Unquantified anomaly detection, and total opacity. The core application — flagging dubious curves — is never evaluated by a sensitivity or specificity: only an informal retrospective look at |ΔCt| > 3 cases, with no denominator. The hand-foot-mouth assay has just 90 samples, too few to conclude. Finally, neither code nor data are public, citing commercial confidentiality and a Chinese patent filed by the authors (ZL 202411108830.6); several of them work for a commercial lab-automation company, and funding is declared as "none." Zero reproducibility, a clear conflict of interest.
What it changes
For the research community, the "quality control = consensus anomaly detection" reframing is worth pursuing, but it calls for exactly what is missing here: multi-vendor, multi-country data, a ground truth independent of the instrument, and public datasets to compare methods. As long as the reference remains the machine’s Ct, one is optimising a copy, not a measurement.

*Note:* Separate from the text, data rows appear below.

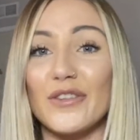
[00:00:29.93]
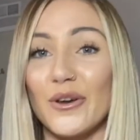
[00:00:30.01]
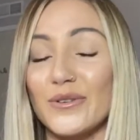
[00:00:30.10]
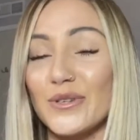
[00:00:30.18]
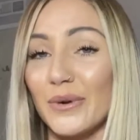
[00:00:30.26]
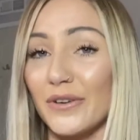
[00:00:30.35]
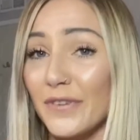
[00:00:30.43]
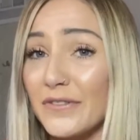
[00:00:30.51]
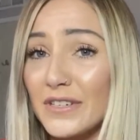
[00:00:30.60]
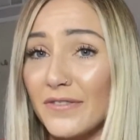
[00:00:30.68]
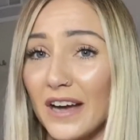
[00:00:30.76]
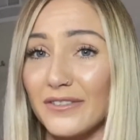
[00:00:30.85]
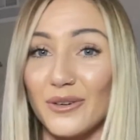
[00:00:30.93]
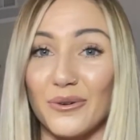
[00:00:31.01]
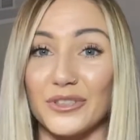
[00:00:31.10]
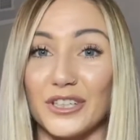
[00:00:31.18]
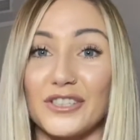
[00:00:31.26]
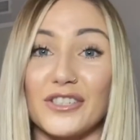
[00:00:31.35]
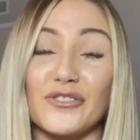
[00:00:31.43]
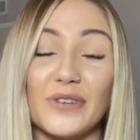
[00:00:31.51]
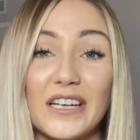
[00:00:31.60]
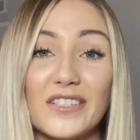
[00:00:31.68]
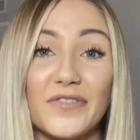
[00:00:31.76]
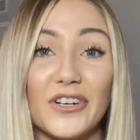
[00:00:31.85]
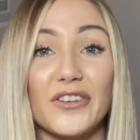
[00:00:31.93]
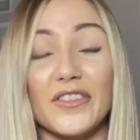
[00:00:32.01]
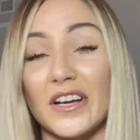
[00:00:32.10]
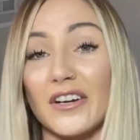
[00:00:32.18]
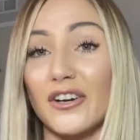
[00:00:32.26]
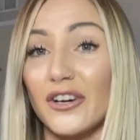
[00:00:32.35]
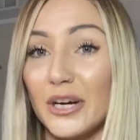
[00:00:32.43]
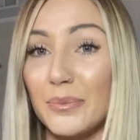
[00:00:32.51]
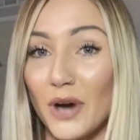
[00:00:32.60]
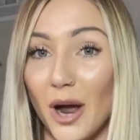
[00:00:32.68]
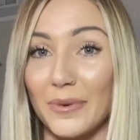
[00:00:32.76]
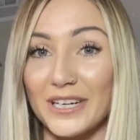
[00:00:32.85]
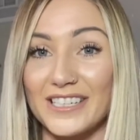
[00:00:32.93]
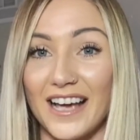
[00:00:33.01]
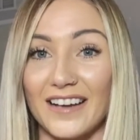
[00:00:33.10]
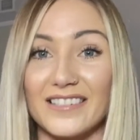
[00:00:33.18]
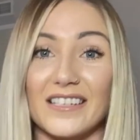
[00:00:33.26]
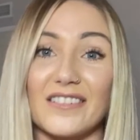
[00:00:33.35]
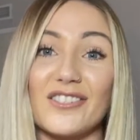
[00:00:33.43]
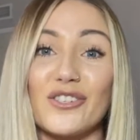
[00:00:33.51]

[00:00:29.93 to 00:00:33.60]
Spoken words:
those who are 55 or older to transfer their current property taxesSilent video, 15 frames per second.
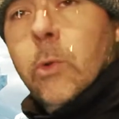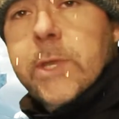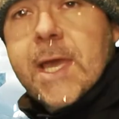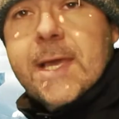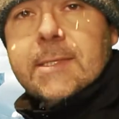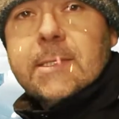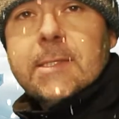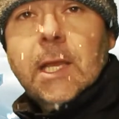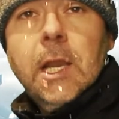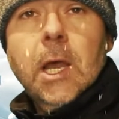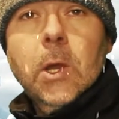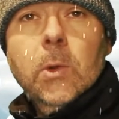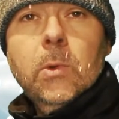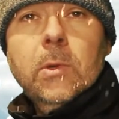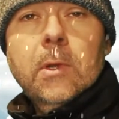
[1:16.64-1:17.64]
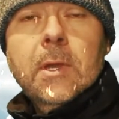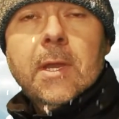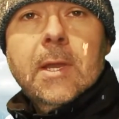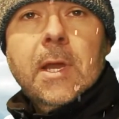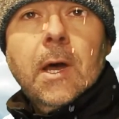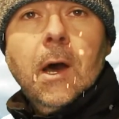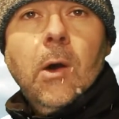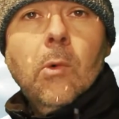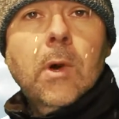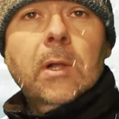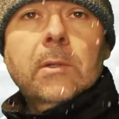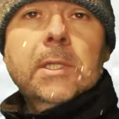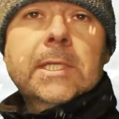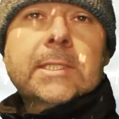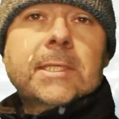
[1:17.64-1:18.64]
oh yes, hello. Oh,
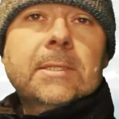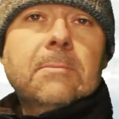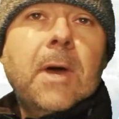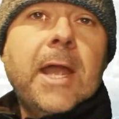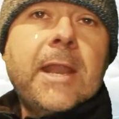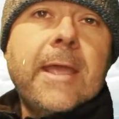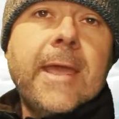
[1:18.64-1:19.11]
well, listen, my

For laboratories, nothing is deployable as is: the tool is closed and locked to one instrument. The idea of automatically triaging curves to review via |ΔCt| could ease the manual-inspection burden in very-high-throughput centres, but only after instrument-specific recalibration — which the paper acknowledges and defers to future work.
For patients and the public, this is a piece of invisible infrastructure. Better qPCR quality control means, in the long run, fewer mis-reported viral loads and fewer false alarms — but this work changes nothing about a diagnosis today. It is a laboratory quality-control tool, not a diagnostic test, and one should resist any reading that turns it into "an AI that reads PCRs."
Further reading
The preprint "A data-driven consensus framework for Ct interpretation in real-world multi-assay qPCR diagnostics" (Wang et al., medRxiv, 2026, DOI 10.64898/2026.06.11.26355491) is open access under CC-BY. It has not been peer reviewed. Code and data are not public. For the reference framework on qPCR quality control, see the MIQE 2.0 guidelines (Bustin et al., 2025).